Hair, hair, hair

Never did I think I'd be writing about my hair but here we are.  

On Instagram this morning, someone posted a photo on their story with a caption that said 'No skipping..!! u in February last year'.  It was a photo of her from February 2024.  The person who had posted is a cancer patient too, and I've only seen her posts since my diagnosis (because my phone picks up everything I say and directs me to content).  I had never seen her with her original hair.  I didn't even recognize her.  It froze me.  Will that be me?  Will I look so totally different in a year that people won't even recognize me? 

I clicked on the filter link and scrolled through my photos to last February.  Lots of squash pictures from my youngest daughter's senior year of high school squash.  Me?  I had hair. I looked like me.  Or me from before.  Before the cancer and the treatments and the hell. 

I'm supposed to be taking a shower and washing my hair right now.  By writing, I'm  procrastinating.
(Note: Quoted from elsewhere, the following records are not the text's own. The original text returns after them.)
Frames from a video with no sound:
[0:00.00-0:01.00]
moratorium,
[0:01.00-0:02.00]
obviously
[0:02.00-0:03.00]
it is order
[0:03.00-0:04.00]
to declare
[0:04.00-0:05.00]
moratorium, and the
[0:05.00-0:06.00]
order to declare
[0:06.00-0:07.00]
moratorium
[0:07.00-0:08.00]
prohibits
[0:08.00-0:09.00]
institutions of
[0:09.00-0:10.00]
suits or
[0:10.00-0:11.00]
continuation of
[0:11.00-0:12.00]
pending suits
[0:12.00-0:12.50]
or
I've had a good morning - hit the gym, got my favorite bagels for breakfast, had a yummy coffee, visited our house under construction for a landscaping meeting (in snow).  I know that washing my hair will trigger all kinds of emotions.  
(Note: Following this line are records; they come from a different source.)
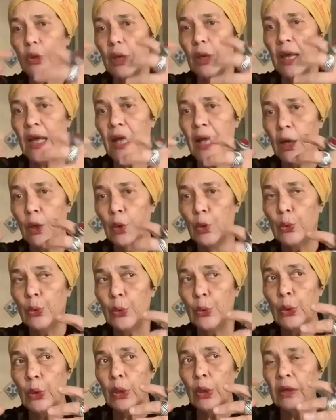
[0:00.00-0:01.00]

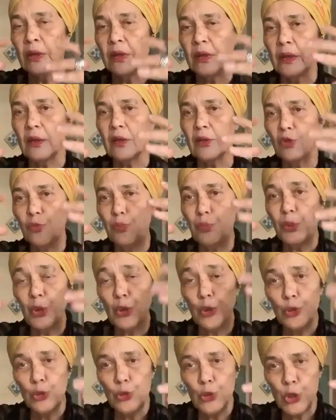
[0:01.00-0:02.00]
how the
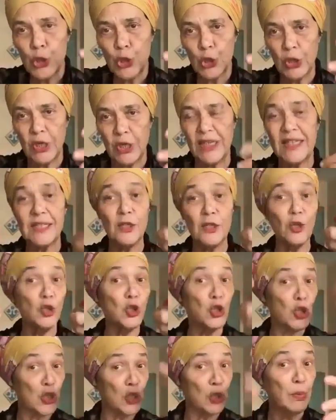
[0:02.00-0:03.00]
pollution is
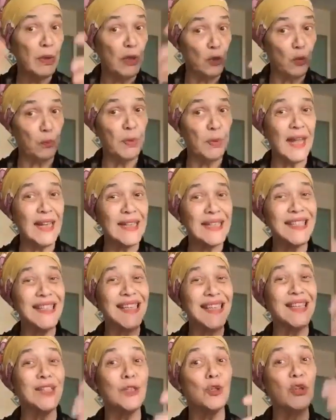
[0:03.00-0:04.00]
not just about the
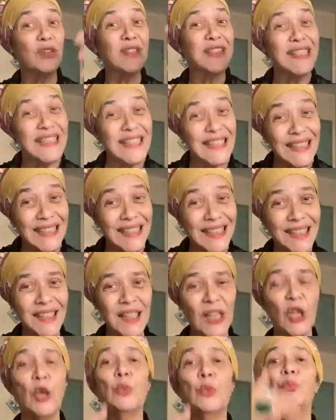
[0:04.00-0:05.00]
plastic in the sea,
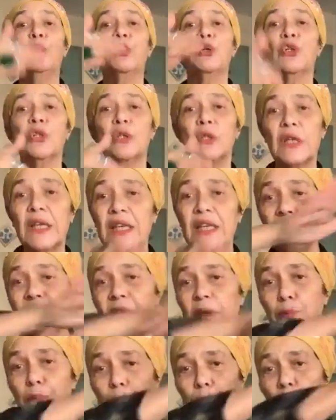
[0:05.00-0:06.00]
but if
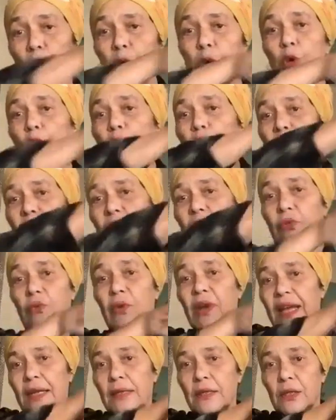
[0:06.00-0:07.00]
I pull all the
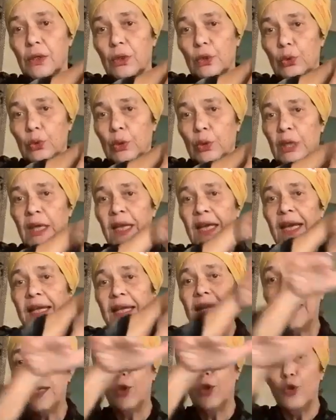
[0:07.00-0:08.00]
thread,
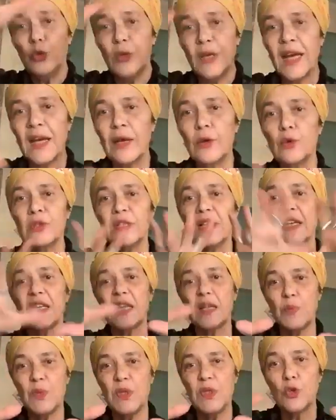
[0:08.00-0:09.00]
and I look how that
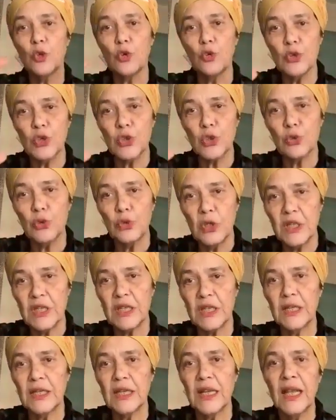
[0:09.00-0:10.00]
has been
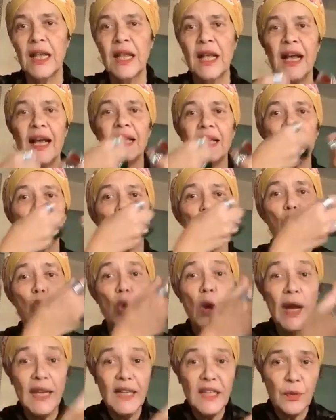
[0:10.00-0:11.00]
constructed as a
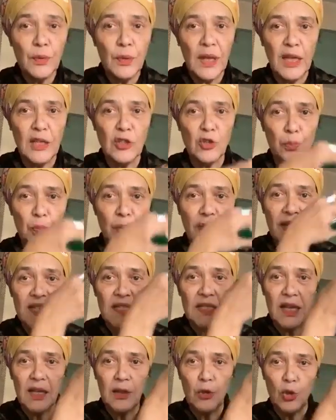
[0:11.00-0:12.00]
white
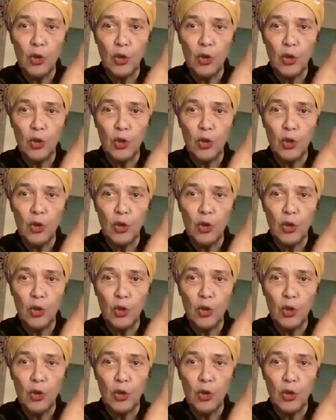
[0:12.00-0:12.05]
place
Those little leg hairs earlier in the week gave me such hope.  They are still there, and I spied one or 2 on my left arm yesterday.  But a hair wash, 6 1/2 weeks post final chemo, is still a landmine.  More hair will come out.  I've started to get mad at them, especially the long hairs.  I mean you've lasted 3 months of chemo!  Why come out now?!    It will take a year to make your replacement if I'm lucky.  

And I worry about that. Will my head hair ever grow back?  My eyebrows might be gone for good.  And my eyelashes.  Everyone in the cancer chat groups says that they fall out but grow back in 2-3 weeks.  Nope.  They came out 6 weeks ago.  Nothing has grown back.  
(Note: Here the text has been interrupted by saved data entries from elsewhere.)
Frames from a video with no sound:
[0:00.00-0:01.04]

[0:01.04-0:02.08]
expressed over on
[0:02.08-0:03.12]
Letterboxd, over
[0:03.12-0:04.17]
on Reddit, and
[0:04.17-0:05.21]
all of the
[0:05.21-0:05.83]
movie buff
It is slowly dawning on me that I might not just BE a different person at the end of this, but I might LOOK completely different too.  It's a lot to wrap my head around.  There's a reason the doctors only give you the information you need at that moment.  If you had it all, you'd drown in emotions.  

I should really hop in the shower before I start down this path.  Hope you have a good weekend and I hope my hairs behave in the shower. xo J

PS - Just for shits and giggles, I recently counted the number of appointments I have had for cancer treatment from therapy to infusions since August.  Last Friday's radiation appointment was #75. 75 appointments.  Doesn't that seem insane?!  One day, I'll break down the expense side of this. It blew my mind.